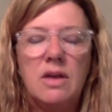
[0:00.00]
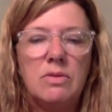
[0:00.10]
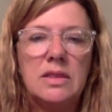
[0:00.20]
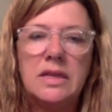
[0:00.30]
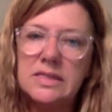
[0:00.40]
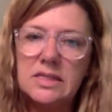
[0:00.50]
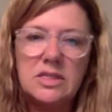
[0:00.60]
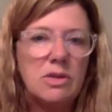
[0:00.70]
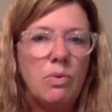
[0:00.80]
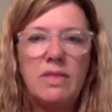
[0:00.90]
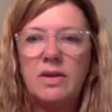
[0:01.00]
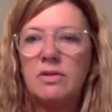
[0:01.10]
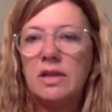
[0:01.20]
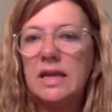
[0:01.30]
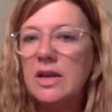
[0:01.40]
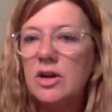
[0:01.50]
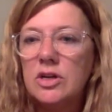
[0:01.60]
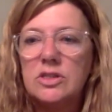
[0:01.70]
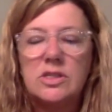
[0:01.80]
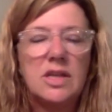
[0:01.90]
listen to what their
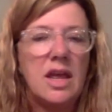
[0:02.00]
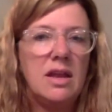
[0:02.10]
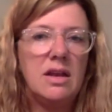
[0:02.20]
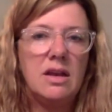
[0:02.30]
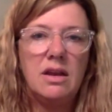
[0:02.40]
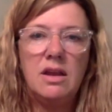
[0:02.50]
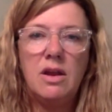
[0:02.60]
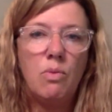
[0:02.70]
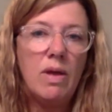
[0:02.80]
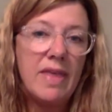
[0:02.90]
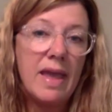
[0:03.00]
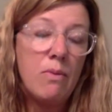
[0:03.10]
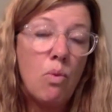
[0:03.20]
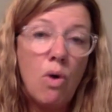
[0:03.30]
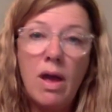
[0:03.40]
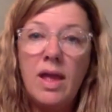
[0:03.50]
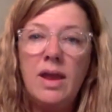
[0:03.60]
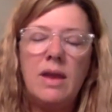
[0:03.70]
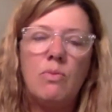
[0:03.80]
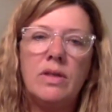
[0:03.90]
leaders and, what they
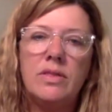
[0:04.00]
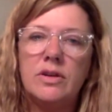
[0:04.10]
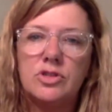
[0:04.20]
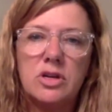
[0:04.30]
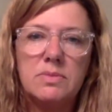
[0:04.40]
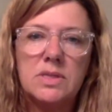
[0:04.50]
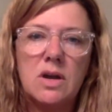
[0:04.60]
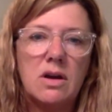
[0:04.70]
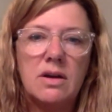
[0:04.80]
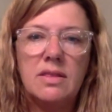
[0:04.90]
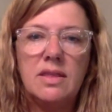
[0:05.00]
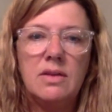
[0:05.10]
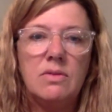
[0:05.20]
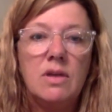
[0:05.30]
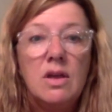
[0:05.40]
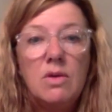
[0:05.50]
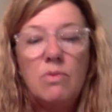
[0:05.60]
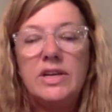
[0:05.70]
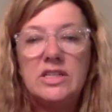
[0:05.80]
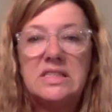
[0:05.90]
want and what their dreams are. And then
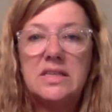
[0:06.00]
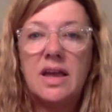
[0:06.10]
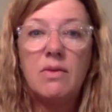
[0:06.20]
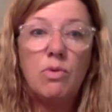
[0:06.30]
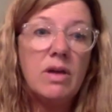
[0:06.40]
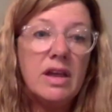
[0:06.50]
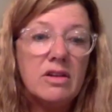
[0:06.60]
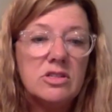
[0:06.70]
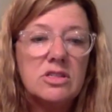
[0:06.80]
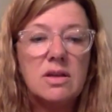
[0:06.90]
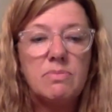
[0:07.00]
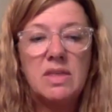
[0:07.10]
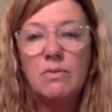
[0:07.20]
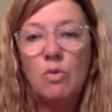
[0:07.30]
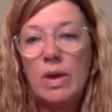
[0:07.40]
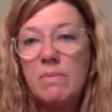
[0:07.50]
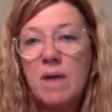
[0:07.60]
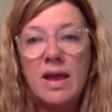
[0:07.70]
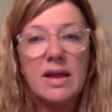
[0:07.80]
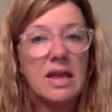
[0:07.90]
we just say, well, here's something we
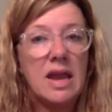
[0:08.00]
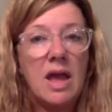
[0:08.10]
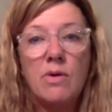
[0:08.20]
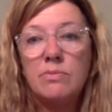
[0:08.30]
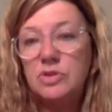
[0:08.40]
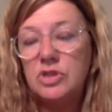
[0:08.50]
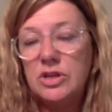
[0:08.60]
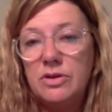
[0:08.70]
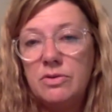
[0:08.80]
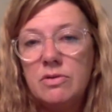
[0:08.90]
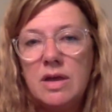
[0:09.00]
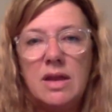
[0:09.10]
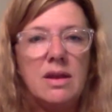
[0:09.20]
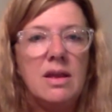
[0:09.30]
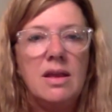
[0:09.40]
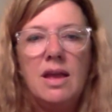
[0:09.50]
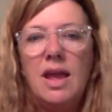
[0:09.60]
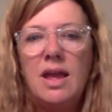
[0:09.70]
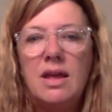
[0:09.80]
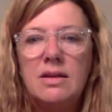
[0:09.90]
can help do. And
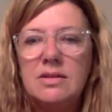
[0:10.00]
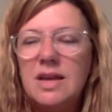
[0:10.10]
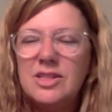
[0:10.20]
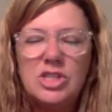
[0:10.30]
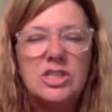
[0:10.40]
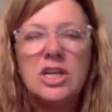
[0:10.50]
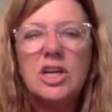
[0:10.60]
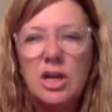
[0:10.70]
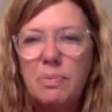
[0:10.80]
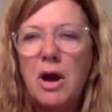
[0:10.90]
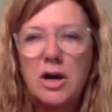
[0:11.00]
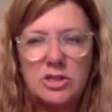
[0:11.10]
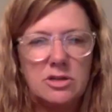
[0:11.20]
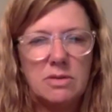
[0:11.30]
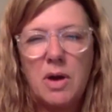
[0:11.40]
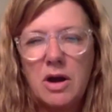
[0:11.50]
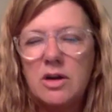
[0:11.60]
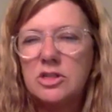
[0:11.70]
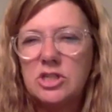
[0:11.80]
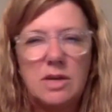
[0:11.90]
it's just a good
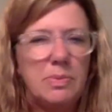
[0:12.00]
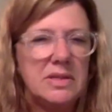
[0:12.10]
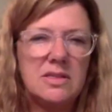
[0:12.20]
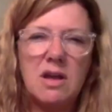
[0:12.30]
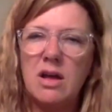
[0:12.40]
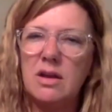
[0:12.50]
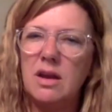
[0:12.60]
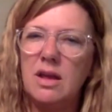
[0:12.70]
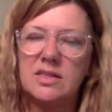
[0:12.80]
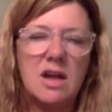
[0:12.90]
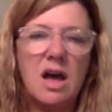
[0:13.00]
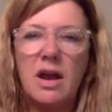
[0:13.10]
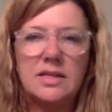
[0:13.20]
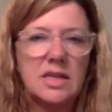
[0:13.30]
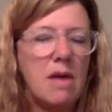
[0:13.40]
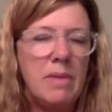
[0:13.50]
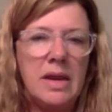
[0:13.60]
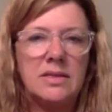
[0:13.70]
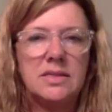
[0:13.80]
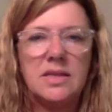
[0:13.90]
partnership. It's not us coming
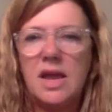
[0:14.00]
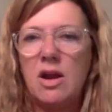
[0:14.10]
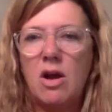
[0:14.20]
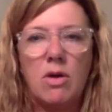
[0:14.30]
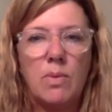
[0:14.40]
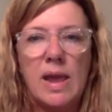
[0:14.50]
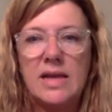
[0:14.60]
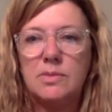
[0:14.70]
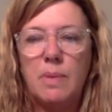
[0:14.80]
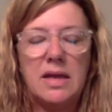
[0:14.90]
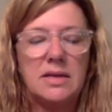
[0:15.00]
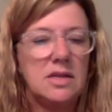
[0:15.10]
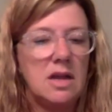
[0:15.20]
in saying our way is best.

* * *

AIM OF THE EXERCISE
From the first line to the last, give the data again exactly, but without pictures.

SOLUTION TO THIS EXERCISE
[0:00.00]
[0:00.10]
[0:00.20]
[0:00.30]
[0:00.40]
[0:00.50]
[0:00.60]
[0:00.70]
[0:00.80]
[0:00.90]
[0:01.00]
[0:01.10]
[0:01.20]
[0:01.30]
[0:01.40]
[0:01.50]
[0:01.60]
[0:01.70]
[0:01.80]
[0:01.90]
listen to what their
[0:02.00]
[0:02.10]
[0:02.20]
[0:02.30]
[0:02.40]
[0:02.50]
[0:02.60]
[0:02.70]
[0:02.80]
[0:02.90]
[0:03.00]
[0:03.10]
[0:03.20]
[0:03.30]
[0:03.40]
[0:03.50]
[0:03.60]
[0:03.70]
[0:03.80]
[0:03.90]
leaders and, what they
[0:04.00]
[0:04.10]
[0:04.20]
[0:04.30]
[0:04.40]
[0:04.50]
[0:04.60]
[0:04.70]
[0:04.80]
[0:04.90]
[0:05.00]
[0:05.10]
[0:05.20]
[0:05.30]
[0:05.40]
[0:05.50]
[0:05.60]
[0:05.70]
[0:05.80]
[0:05.90]
want and what their dreams are. And then
[0:06.00]
[0:06.10]
[0:06.20]
[0:06.30]
[0:06.40]
[0:06.50]
[0:06.60]
[0:06.70]
[0:06.80]
[0:06.90]
[0:07.00]
[0:07.10]
[0:07.20]
[0:07.30]
[0:07.40]
[0:07.50]
[0:07.60]
[0:07.70]
[0:07.80]
[0:07.90]
we just say, well, here's something we
[0:08.00]
[0:08.10]
[0:08.20]
[0:08.30]
[0:08.40]
[0:08.50]
[0:08.60]
[0:08.70]
[0:08.80]
[0:08.90]
[0:09.00]
[0:09.10]
[0:09.20]
[0:09.30]
[0:09.40]
[0:09.50]
[0:09.60]
[0:09.70]
[0:09.80]
[0:09.90]
can help do. And
[0:10.00]
[0:10.10]
[0:10.20]
[0:10.30]
[0:10.40]
[0:10.50]
[0:10.60]
[0:10.70]
[0:10.80]
[0:10.90]
[0:11.00]
[0:11.10]
[0:11.20]
[0:11.30]
[0:11.40]
[0:11.50]
[0:11.60]
[0:11.70]
[0:11.80]
[0:11.90]
it's just a good
[0:12.00]
[0:12.10]
[0:12.20]
[0:12.30]
[0:12.40]
[0:12.50]
[0:12.60]
[0:12.70]
[0:12.80]
[0:12.90]
[0:13.00]
[0:13.10]
[0:13.20]
[0:13.30]
[0:13.40]
[0:13.50]
[0:13.60]
[0:13.70]
[0:13.80]
[0:13.90]
partnership. It's not us coming
[0:14.00]
[0:14.10]
[0:14.20]
[0:14.30]
[0:14.40]
[0:14.50]
[0:14.60]
[0:14.70]
[0:14.80]
[0:14.90]
[0:15.00]
[0:15.10]
[0:15.20]
in saying our way is best.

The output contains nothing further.